I would not believe it if I had not seen it.

I bought some small flat sided pails with a hook for feeding because I am tired of climbing in the crates to retrieve bowls after every meal.

After Beau ate he sat there and looked at the pail. Delicately grabbed the hook, lifted it up and sat the pail on the floor of the crate. (At which point he decided to put his feet in it and dance)


----------



## ann schnerre (Aug 24, 2006)

haha--sounds like you have a good 'un, nancy!!!

BTW--this is why i use a good snap on the bail of the bucket to the side of the crate. don't know what type of crate you have, but it works like a charm on my wire crate.


----------



## Joby Becker (Dec 13, 2009)

I used to hang mine with a clip...the pup would undo the clip and take the bucket off


----------



## Bob Scott (Mar 30, 2006)

The happy dance with just a bit of "NEENER, NEENER" in it to let you know he's got your number. :lol: :wink:


----------



## Nancy Jocoy (Apr 19, 2006)

LOL, well sounds like it is not unique...I have had them knock them off before just never so deliberate about it. I don't leave them on because they bang them and make a lot of noise and if a dog can get its head stuck in the handle, it would be one of mine.


----------



## Joby Becker (Dec 13, 2009)

Nancy Jocoy said:


> LOL, well sounds like it is not unique...I have had them knock them off before just never so deliberate about it. I don't leave them on because they bang them and make a lot of noise and if a dog can get its head stuck in the handle, it would be one of mine.
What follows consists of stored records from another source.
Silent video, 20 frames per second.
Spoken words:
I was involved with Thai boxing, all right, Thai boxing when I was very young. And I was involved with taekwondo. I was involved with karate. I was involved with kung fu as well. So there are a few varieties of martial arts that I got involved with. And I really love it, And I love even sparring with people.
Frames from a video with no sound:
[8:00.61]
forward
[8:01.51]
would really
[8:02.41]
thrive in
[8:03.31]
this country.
There were times that I used 2 clips to hang it..a double dog type clip, and a carabiner type, and I would come home to a bucket that was laying off to the side of the kennel, usually destroyed, but the 2 clips were in perfect condition still hanging on the fence, along with the handle of the bucket....should have videoed that....who knows how long it took her...I saw her do one clip in a matter of a couple minutes once...


----------